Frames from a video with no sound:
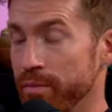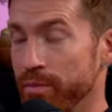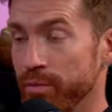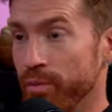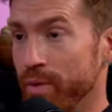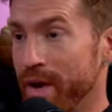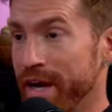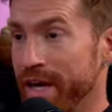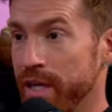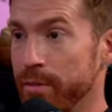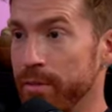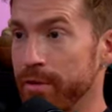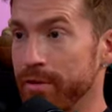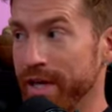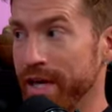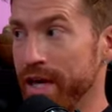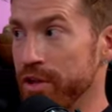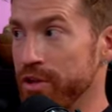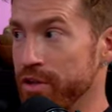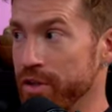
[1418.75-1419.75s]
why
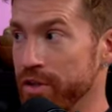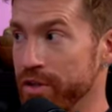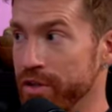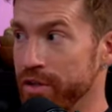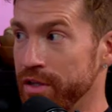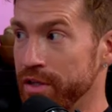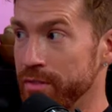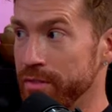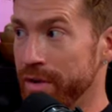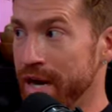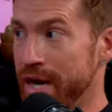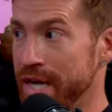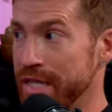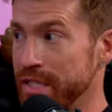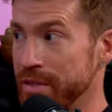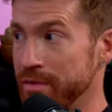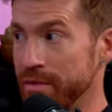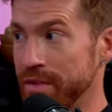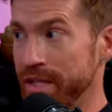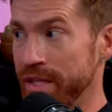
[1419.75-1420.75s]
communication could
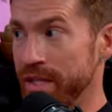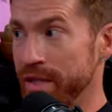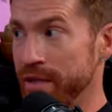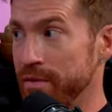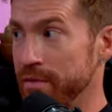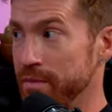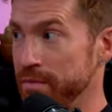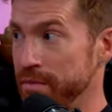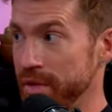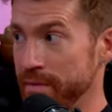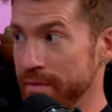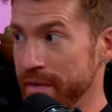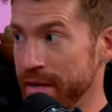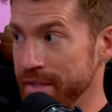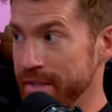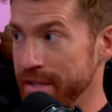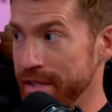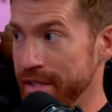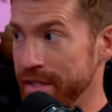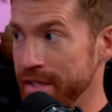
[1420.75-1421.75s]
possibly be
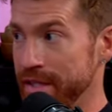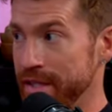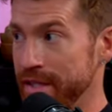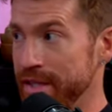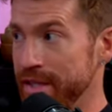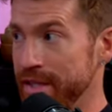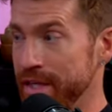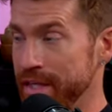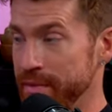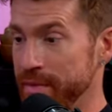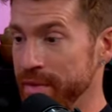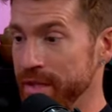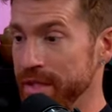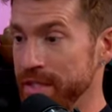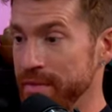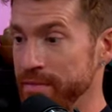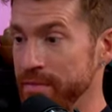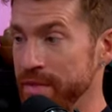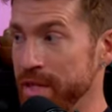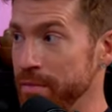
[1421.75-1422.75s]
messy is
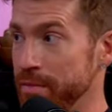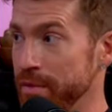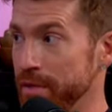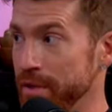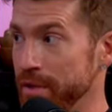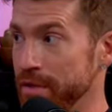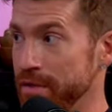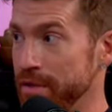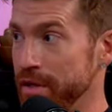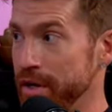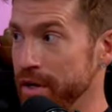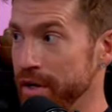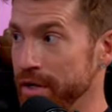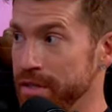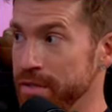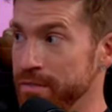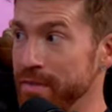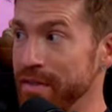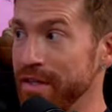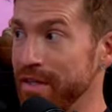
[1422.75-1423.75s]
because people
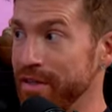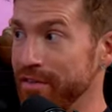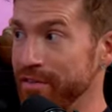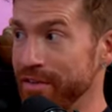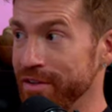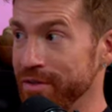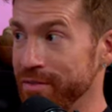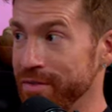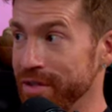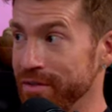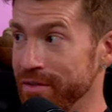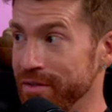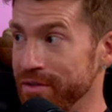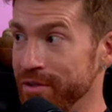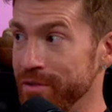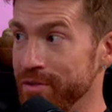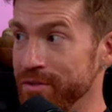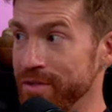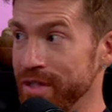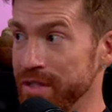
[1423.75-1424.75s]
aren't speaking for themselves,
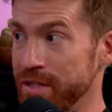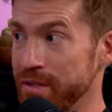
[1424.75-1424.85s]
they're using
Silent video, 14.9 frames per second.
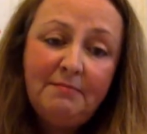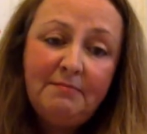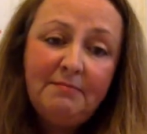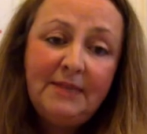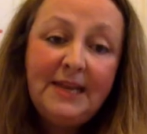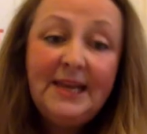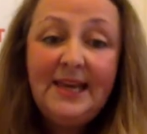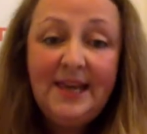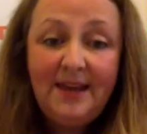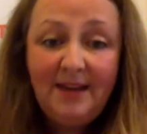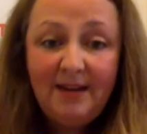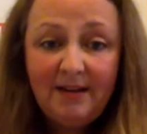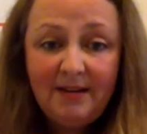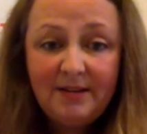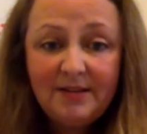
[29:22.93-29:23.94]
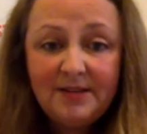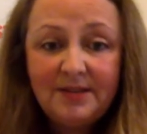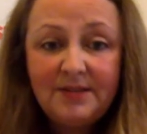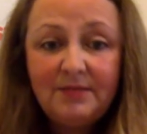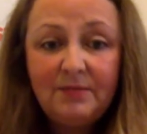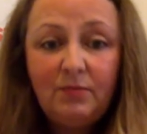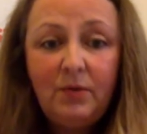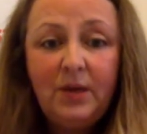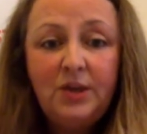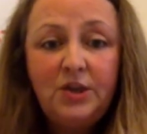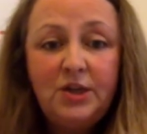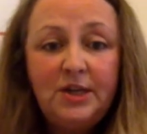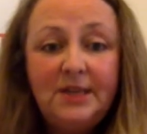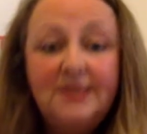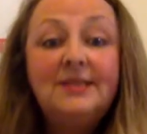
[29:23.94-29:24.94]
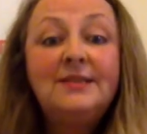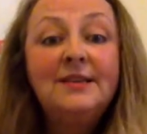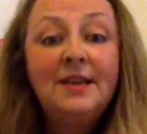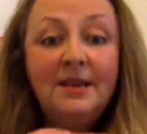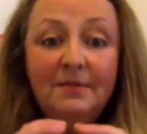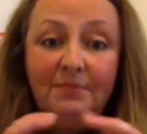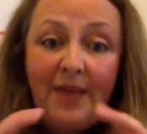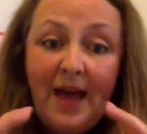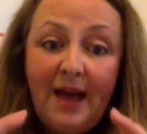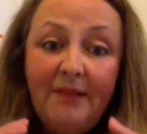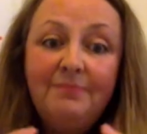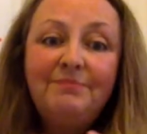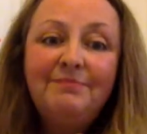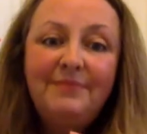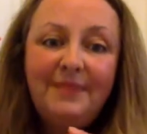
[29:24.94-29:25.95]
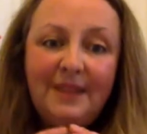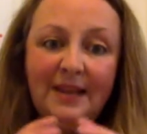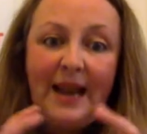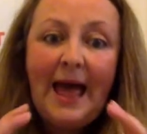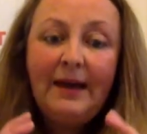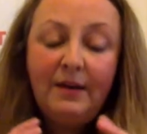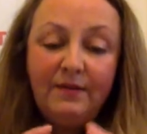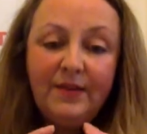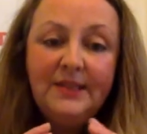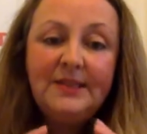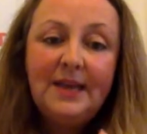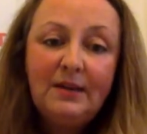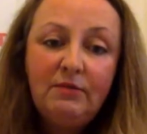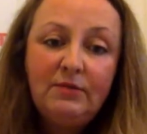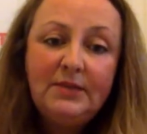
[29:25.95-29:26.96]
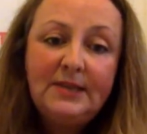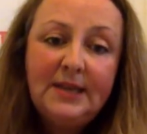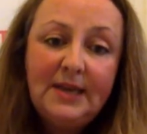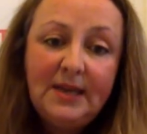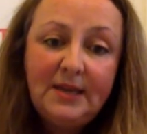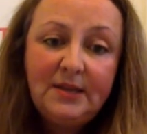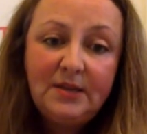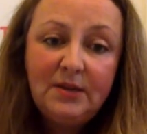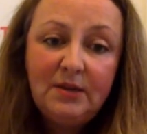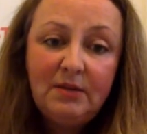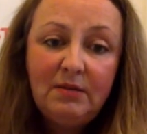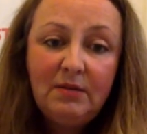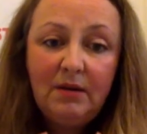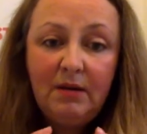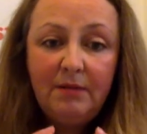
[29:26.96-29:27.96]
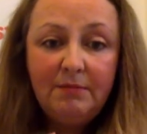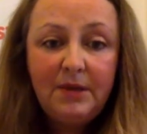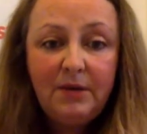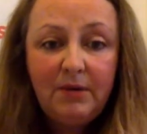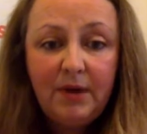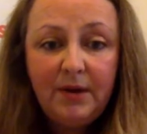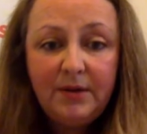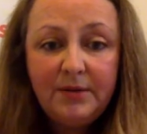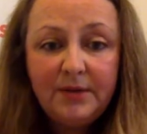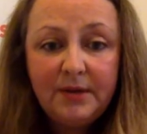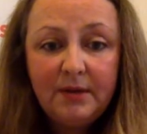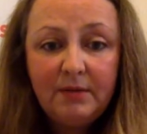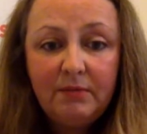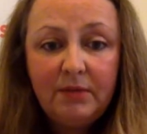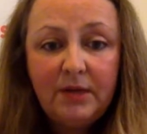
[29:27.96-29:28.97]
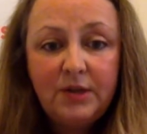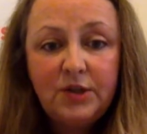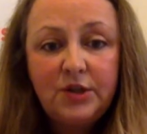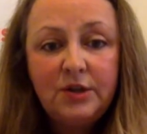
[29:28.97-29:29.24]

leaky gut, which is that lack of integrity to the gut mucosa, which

+-------+

WHAT THE EXERCISE ASKS: Could you return all lines from the records that include the word "video"?

RESULT:
Frames from a video with no sound:
Silent video, 14.9 frames per second.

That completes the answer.